"""

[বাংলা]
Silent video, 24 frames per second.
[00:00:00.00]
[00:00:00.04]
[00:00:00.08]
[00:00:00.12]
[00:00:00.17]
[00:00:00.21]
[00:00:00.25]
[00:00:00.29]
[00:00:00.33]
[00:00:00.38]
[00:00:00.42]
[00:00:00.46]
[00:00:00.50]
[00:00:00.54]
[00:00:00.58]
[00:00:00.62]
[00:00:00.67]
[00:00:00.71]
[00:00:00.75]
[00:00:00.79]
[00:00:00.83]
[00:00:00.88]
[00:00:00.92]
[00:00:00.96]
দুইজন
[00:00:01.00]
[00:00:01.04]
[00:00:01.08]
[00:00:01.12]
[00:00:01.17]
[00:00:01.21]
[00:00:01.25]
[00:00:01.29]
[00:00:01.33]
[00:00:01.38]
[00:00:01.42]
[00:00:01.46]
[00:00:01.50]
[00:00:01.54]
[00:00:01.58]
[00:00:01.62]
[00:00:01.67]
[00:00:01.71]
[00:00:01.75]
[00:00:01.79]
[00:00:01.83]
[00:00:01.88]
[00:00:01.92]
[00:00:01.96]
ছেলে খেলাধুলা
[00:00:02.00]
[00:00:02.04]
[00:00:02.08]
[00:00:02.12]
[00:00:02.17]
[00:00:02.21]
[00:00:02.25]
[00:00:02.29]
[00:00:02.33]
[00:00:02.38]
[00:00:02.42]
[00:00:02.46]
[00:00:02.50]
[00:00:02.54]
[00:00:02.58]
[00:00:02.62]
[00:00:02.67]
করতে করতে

"""
"""

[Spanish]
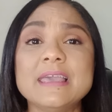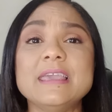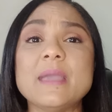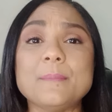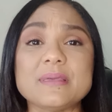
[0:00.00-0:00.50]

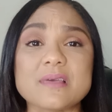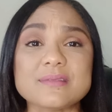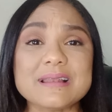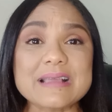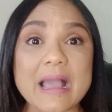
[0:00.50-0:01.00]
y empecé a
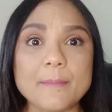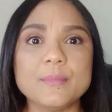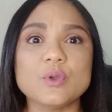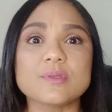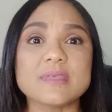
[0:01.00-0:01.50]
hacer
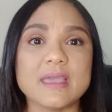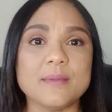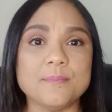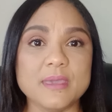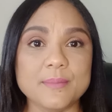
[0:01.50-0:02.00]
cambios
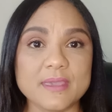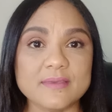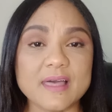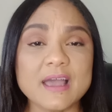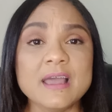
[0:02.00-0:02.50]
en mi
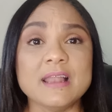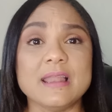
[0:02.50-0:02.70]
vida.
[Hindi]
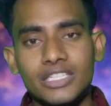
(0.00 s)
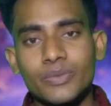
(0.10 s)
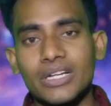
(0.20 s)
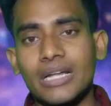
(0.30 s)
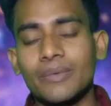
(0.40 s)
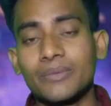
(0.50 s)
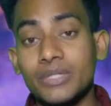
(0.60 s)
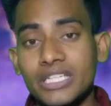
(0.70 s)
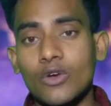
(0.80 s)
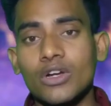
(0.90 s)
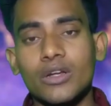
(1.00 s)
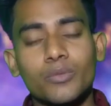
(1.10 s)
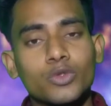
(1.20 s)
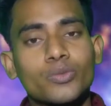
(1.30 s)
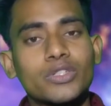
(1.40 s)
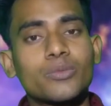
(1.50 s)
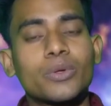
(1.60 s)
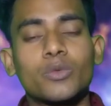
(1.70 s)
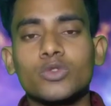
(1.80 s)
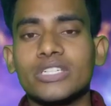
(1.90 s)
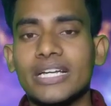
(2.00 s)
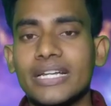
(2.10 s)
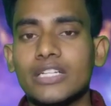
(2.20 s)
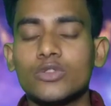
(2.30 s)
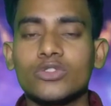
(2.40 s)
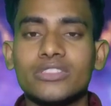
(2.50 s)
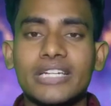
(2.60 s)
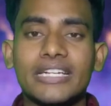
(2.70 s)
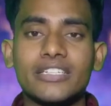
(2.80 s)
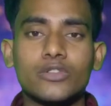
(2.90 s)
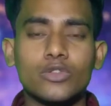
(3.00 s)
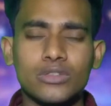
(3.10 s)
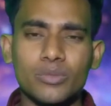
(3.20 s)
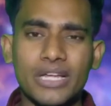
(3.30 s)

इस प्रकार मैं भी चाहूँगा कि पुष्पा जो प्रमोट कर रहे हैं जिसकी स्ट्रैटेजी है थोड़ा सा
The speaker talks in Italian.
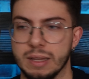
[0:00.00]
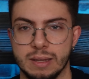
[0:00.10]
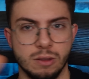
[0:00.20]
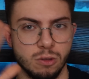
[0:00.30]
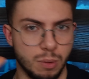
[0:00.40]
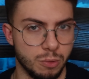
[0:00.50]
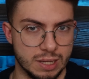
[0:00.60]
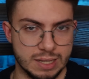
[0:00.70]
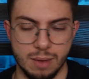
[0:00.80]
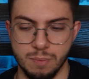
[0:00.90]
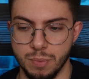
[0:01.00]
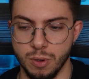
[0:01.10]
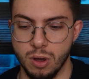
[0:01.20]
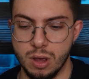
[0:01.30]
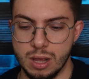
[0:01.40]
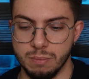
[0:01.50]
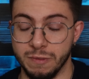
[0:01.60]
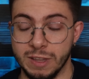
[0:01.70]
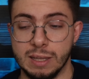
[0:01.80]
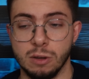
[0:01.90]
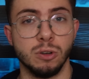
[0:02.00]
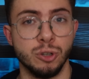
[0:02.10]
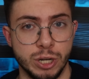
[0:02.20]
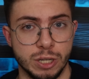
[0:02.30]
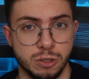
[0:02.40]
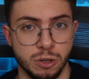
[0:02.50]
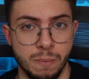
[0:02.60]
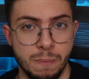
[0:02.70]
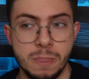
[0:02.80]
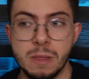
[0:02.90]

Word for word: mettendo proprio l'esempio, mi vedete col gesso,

"""

Send back an exact copy of only the lines from the line with "[00:00:00.62]" up to and including the line with "[00:00:01.67]" in the data above.

• **WRITTEN ANSWER**
[00:00:00.62]
[00:00:00.67]
[00:00:00.71]
[00:00:00.75]
[00:00:00.79]
[00:00:00.83]
[00:00:00.88]
[00:00:00.92]
[00:00:00.96]
দুইজন
[00:00:01.00]
[00:00:01.04]
[00:00:01.08]
[00:00:01.12]
[00:00:01.17]
[00:00:01.21]
[00:00:01.25]
[00:00:01.29]
[00:00:01.33]
[00:00:01.38]
[00:00:01.42]
[00:00:01.46]
[00:00:01.50]
[00:00:01.54]
[00:00:01.58]
[00:00:01.62]
[00:00:01.67]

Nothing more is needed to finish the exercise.